Mindful of potential political controversy and even industry litigation that could erupt from fooling around with channel placement, on-demand access and place- and time-shifting, the FCC chairman is careful to note that the proposal doesn't amount to "mandating a government-specific standard for these three information flows." Wheeler says that what device and app makers will get will instead be a "published, transparent format that conforms to specifications set by an independent, open standards body."

Wheeler is already being hailed by advocates of change.

"Because of this, consumers could save billions in set-top box rental fees, and the video device market could benefit from the same technological and economic forces that have put a mobile supercomputer into millions of pockets," says Public Knowledge senior staff attorney John Bergmayer. "By eliminating cables’ stranglehold on the predominant way that people watch TV, the Commission will create opportunities for programmers who want to access viewers without passing through the cable gatekeeper.

The Writers Guild of America, West expressed similar sentiments.

"Seven media conglomerates control almost all of the television programming available to American consumers, and how that content reaches their homes is dictated by an even smaller number of big companies,"  said the labor union in a statement. "Set-top box rules that increase competition and enable the integration of television programming and online video on one device will greatly expand consumer access to a wider range of diverse and independent programming and help level the playing field that has been dominated by too few companies for too long.”

Content owners — who warned the FCC in comments that changes would impose significant costs, require the restructuring of networks and could run afoul of the First and Fifth Amendments of the U.S. Constitution — aren't quite as happy.

The MPAA hasn't directly reacted to the proposal, but it has joined the cable and satellite operators in the launch of a new group called the Future of TV Coalition to fight what's happening.

According to the new group, "This is a solution in search of a problem.
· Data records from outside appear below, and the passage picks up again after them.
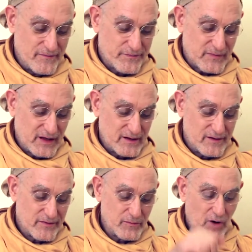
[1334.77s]

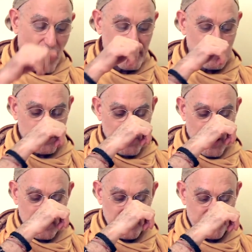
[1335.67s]
The Brahmin
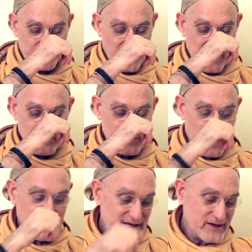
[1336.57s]
replied, "I do
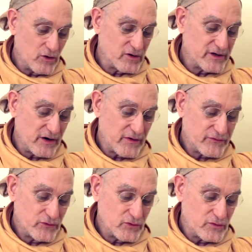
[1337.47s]
not eat ordinary
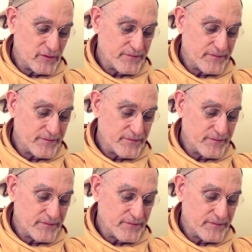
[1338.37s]
food.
Consumers can already access pay-TV programming right alongside streaming content on an ever-expanding universe of consumer-owned devices, from smart TVs, game consoles and streaming devices to laptops, tablets and smartphones. This app-driven innovation is already happening — and it doesn’t require a government mandate that would increase consumer costs, strip viewers of privacy protections and let third-party device makers ignore the terms of carriage agreements between programmers and distributors."
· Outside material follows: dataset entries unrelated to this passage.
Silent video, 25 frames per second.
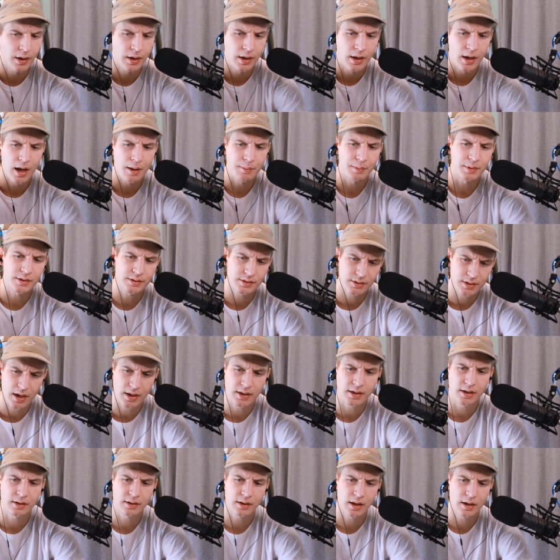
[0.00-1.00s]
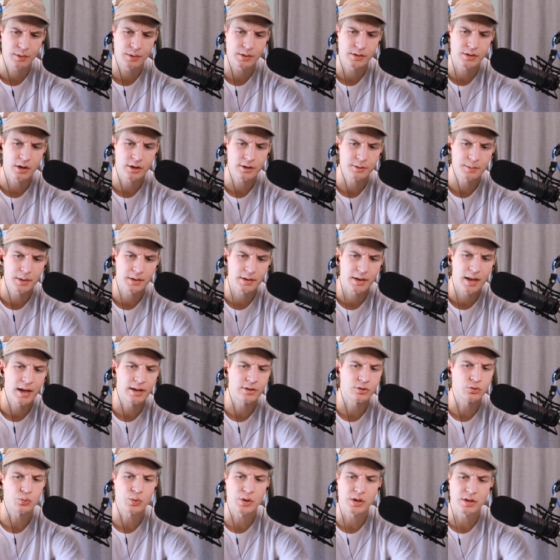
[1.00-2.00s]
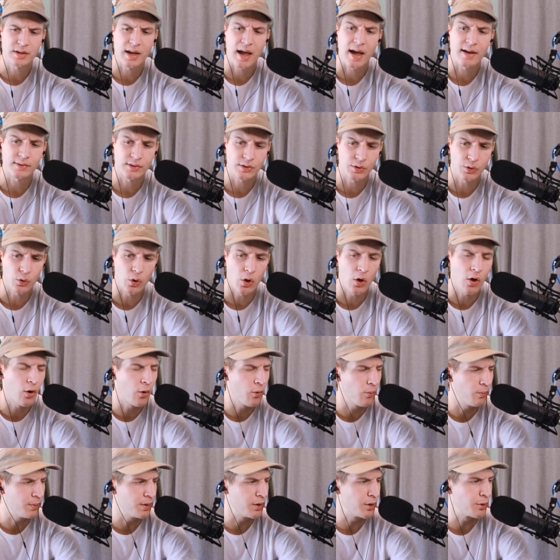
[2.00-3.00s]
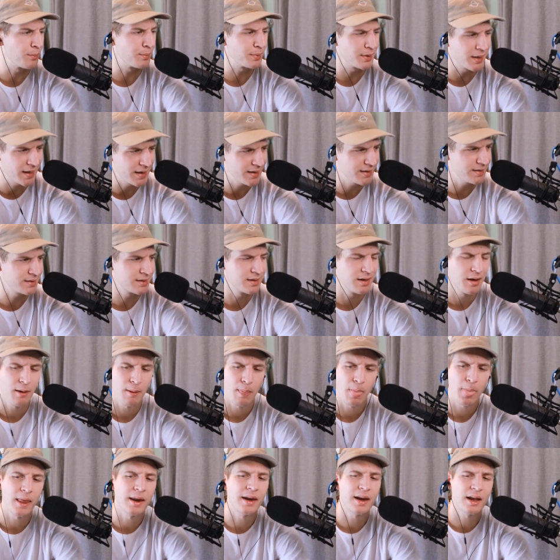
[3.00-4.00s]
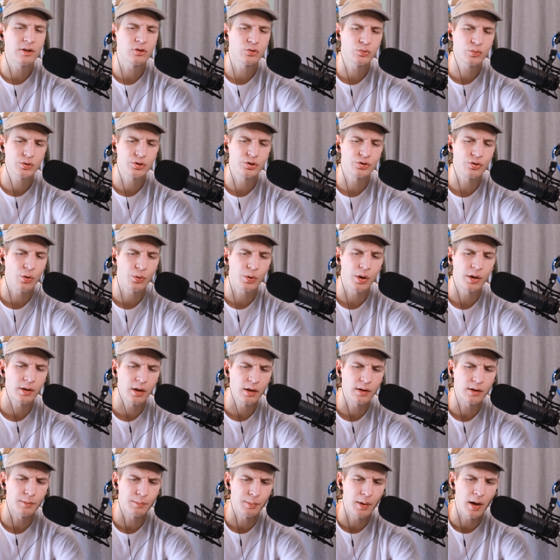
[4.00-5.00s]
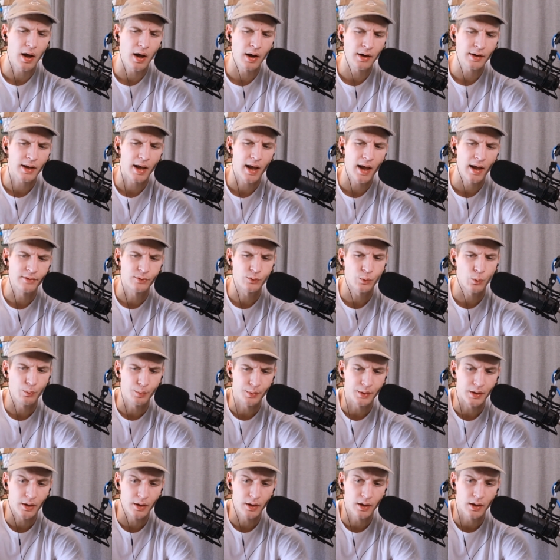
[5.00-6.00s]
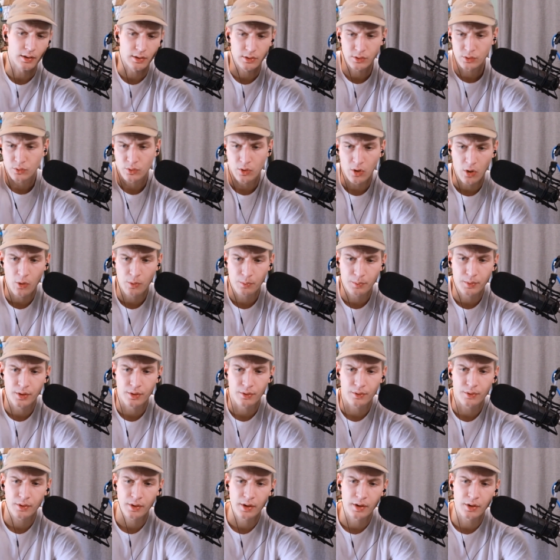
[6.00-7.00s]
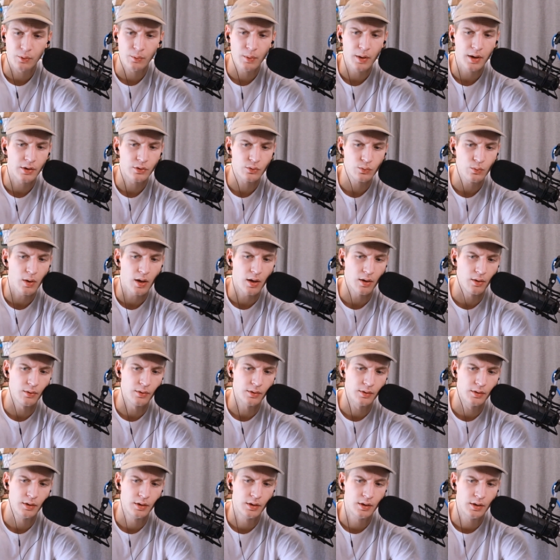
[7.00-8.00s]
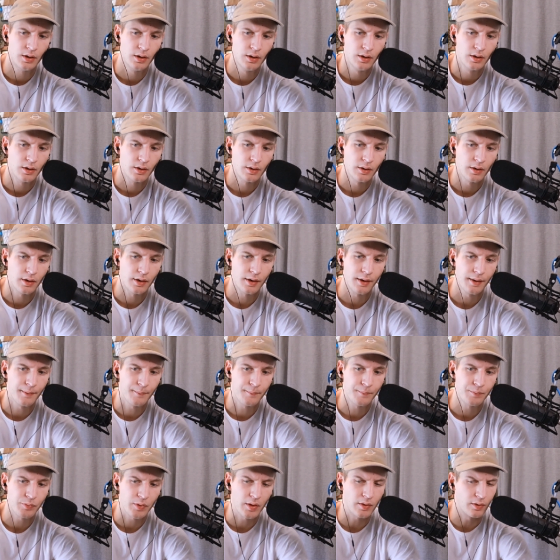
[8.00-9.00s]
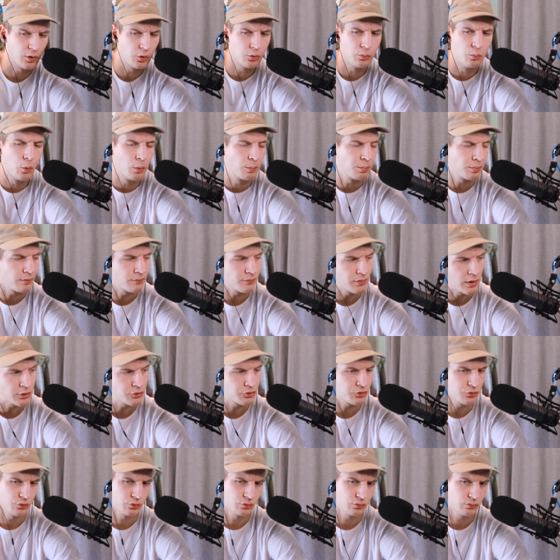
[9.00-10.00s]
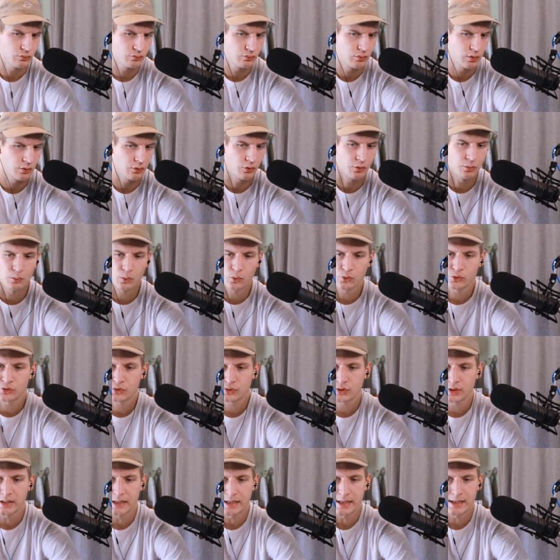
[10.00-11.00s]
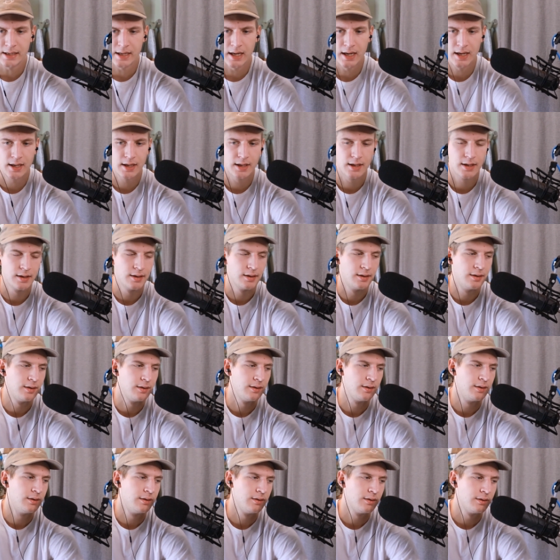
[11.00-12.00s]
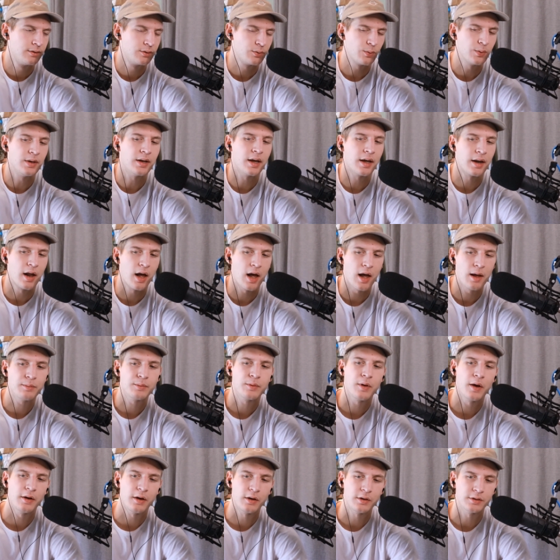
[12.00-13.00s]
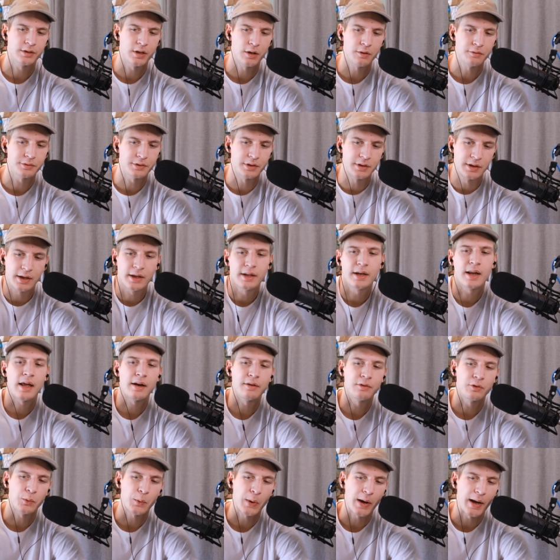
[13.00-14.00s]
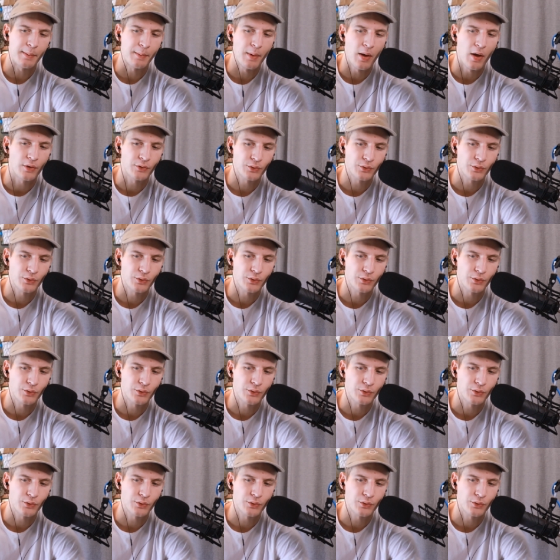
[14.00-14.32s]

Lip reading: I'm excited, like we talked about last week, to have a little homier place. And as a result, I think the podcast will be a little homier in a way as well. Right? A little more professional, a little more sleek. So we can kind of upgrade ourselves and get out of grandma's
In his announcement, Wheeler attempted to play up security and antipiracy standards and noted that the proposal "will not interfere with the business relationships between MVPDs and their content providers or between MVPDs and their customers," promising that it would not "change a company's ability to package and price its programming to its subscribers."

The content owners and cable companies don't appear to believe him.

The Future of TV Coalition adds: "The FCC proposal, as best anyone can understand it, still strips out all the tools that are used to honor license agreements, would increase consumer costs by mandating yet a second box inside the home and thus ignores the trends away from in-home boxes and devices, eliminates security protections and provides no reassurance on privacy rights. Kicking the can down the road and simply saying that some standards-setting body may address these issues, fully or partially, in the future, is hardly a guarantee for consumers, creators and distributors. Rather than moving us to a second box and an endless muddle of unanswered questions, the FCC should be moving all of us towards an app-based future that consumers are embracing.”

The group doesn't indicate what specific plans it has to fight the proposal, but expect furious lobbying, and if the proposal gets approved, this subject could wind up in court.